━━━━━ DATA
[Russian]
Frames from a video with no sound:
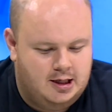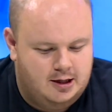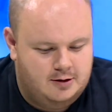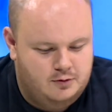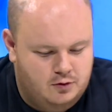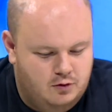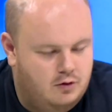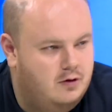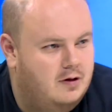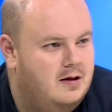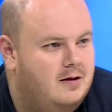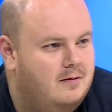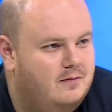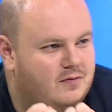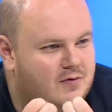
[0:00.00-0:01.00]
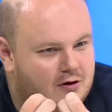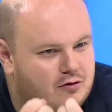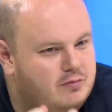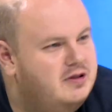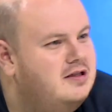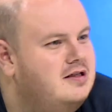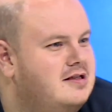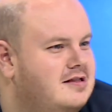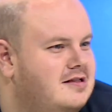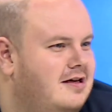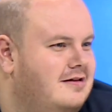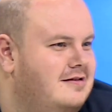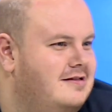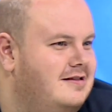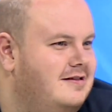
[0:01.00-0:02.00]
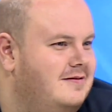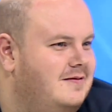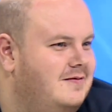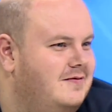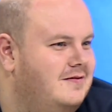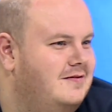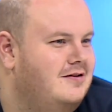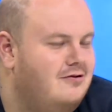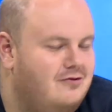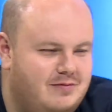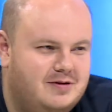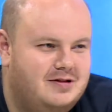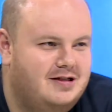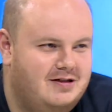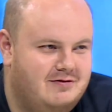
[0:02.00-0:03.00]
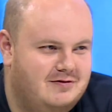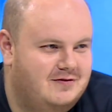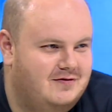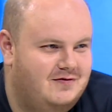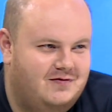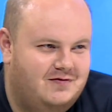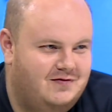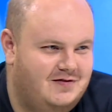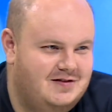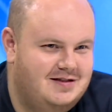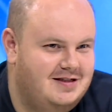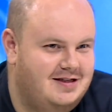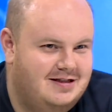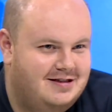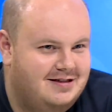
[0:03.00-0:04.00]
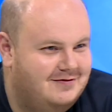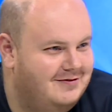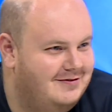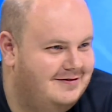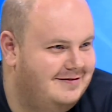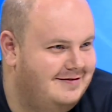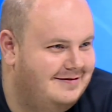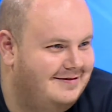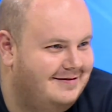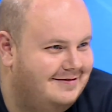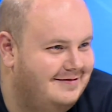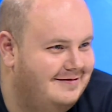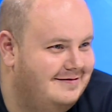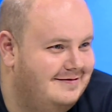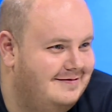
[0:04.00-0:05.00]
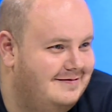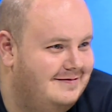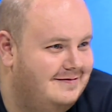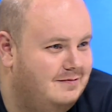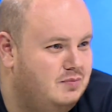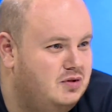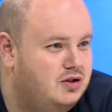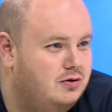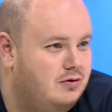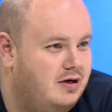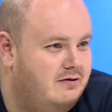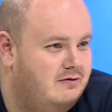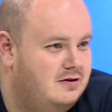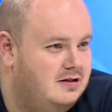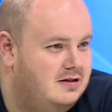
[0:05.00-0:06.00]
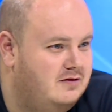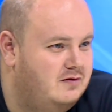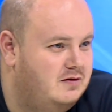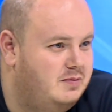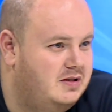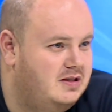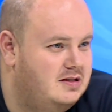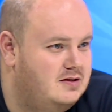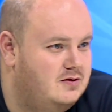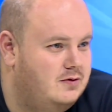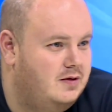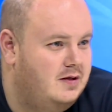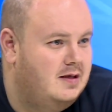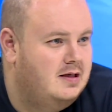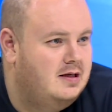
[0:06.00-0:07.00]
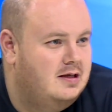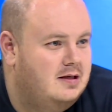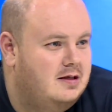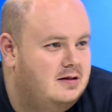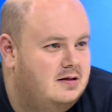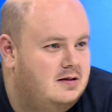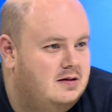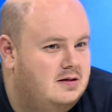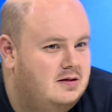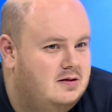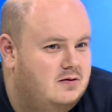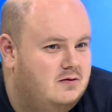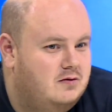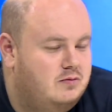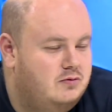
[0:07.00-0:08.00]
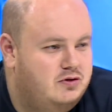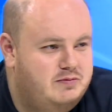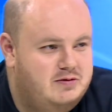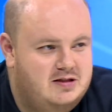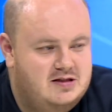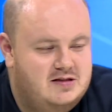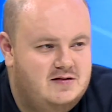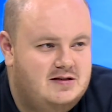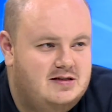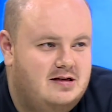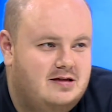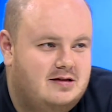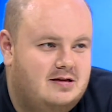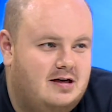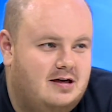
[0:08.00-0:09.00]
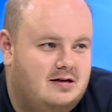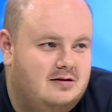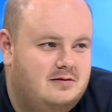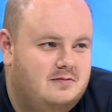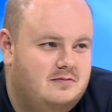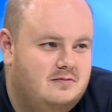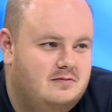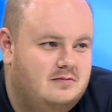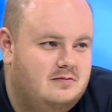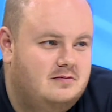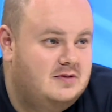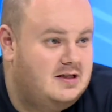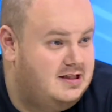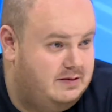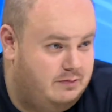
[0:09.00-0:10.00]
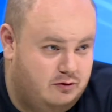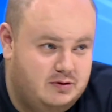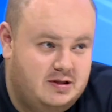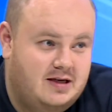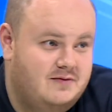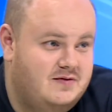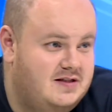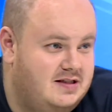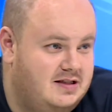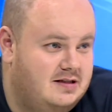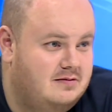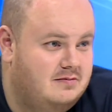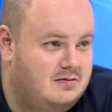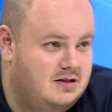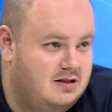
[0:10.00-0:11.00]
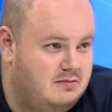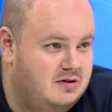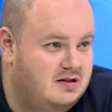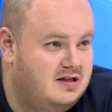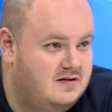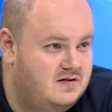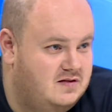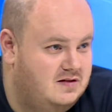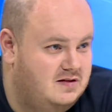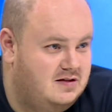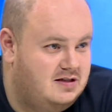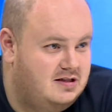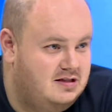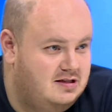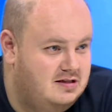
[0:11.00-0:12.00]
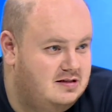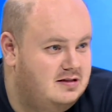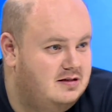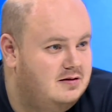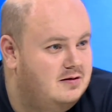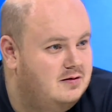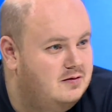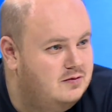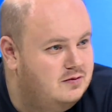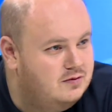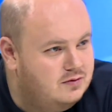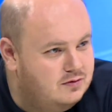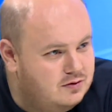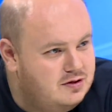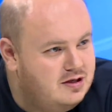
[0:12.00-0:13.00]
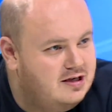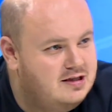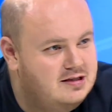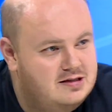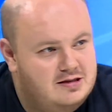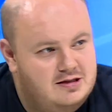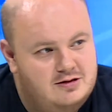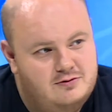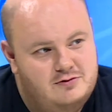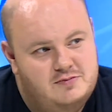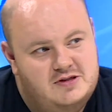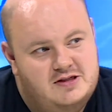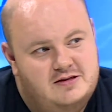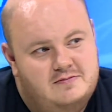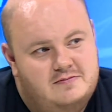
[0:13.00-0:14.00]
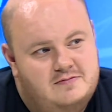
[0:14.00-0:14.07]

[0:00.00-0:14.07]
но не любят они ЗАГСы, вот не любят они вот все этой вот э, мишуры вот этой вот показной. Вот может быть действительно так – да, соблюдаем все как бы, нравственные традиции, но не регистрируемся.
━━━━━━━━━━
━━━━━ DATA
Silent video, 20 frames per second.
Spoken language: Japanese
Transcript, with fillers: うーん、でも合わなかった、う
━━━━━━━━━━
■ ACTION ITEM ■
Show every line of the material that includes the string "video".

■ SOLVED EXERCISE ■
Frames from a video with no sound:
Silent video, 20 frames per second.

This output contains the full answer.